Kolejna rzecz, to dobrze poznać menadżer pakietów. Portage już dawno nie użuwam bo na paludisa się przerzuciłem, ale kilka wskazówek mogę udzielić (w szczególności dla paludisa). Może komuś oszczędzi to problemów w przeszłości. Często zdarza się, że zmieniają się depsy dla pakietu, ale zmiany polegają na podmianie ebuilda bez zmiany numeru rewizji gentoowskiej, czyli znanego nam -rx na końcu. Jako przykład podam np. niedawne zmiany dla nvidia-drivers, które miało w depsach "<mesa-7.6" a teraz ma "<mesa-7.6.99". Niby niewiele ale pozwala to na zainstalowanie nowszej wersji. Niby fajnie ale... paludis traktuje to inaczej. Dla niego ważne jest, jakie były depsy w chwili instalowania pakietu, bo zapisuje sobie to w bazie danych.
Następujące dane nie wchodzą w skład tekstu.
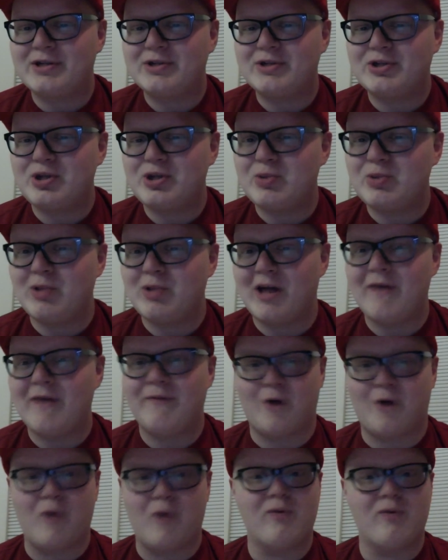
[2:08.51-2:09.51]
Do you
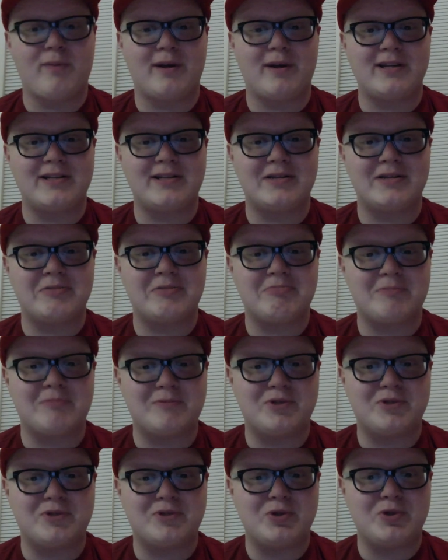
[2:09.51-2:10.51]
love Overbuddies?
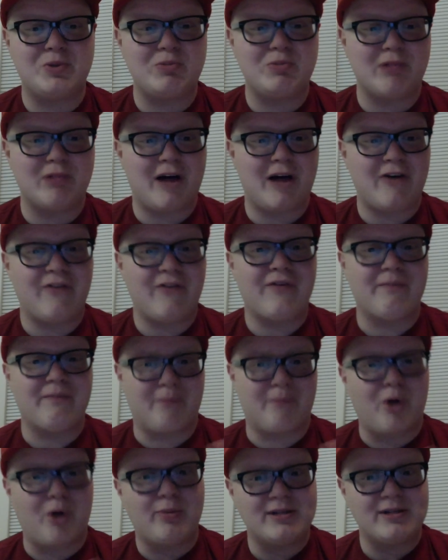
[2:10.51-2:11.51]
Do you love
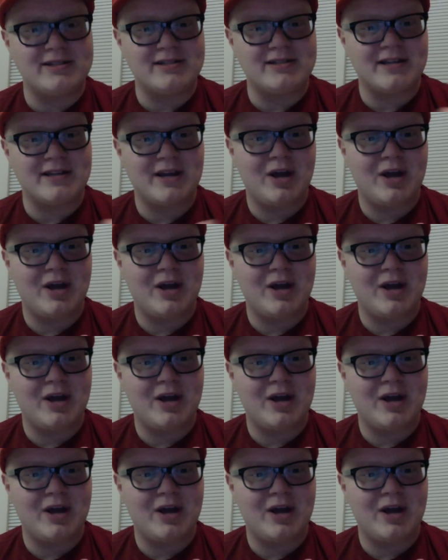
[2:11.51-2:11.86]
MOBAs?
Zatem moje nvidia-drivers dalej blokowało mi nową mesę, ale już xorg-server który aktualizowałem do wersji 1.7.1 chciał ciągnąć nową mesę i się wszystko blokowało. Wystarczy trochę elementarnej wiedzy (Panowie, jak już pracujecie z Gentoo to postarajcie się go poznać), popatrzyć w ebuilda, zobaczyć, że rzeczywiście zmieniły się depsy (powinno was tknąć np. to, że to co pokazuje ebuild różni się od tego co chce paludis), przekompilować nvidia-drivers i voila, wszystko działa! I nie trzeba na forum pisać! I niestworzonych historii o tym jaki to ~arch jest zły.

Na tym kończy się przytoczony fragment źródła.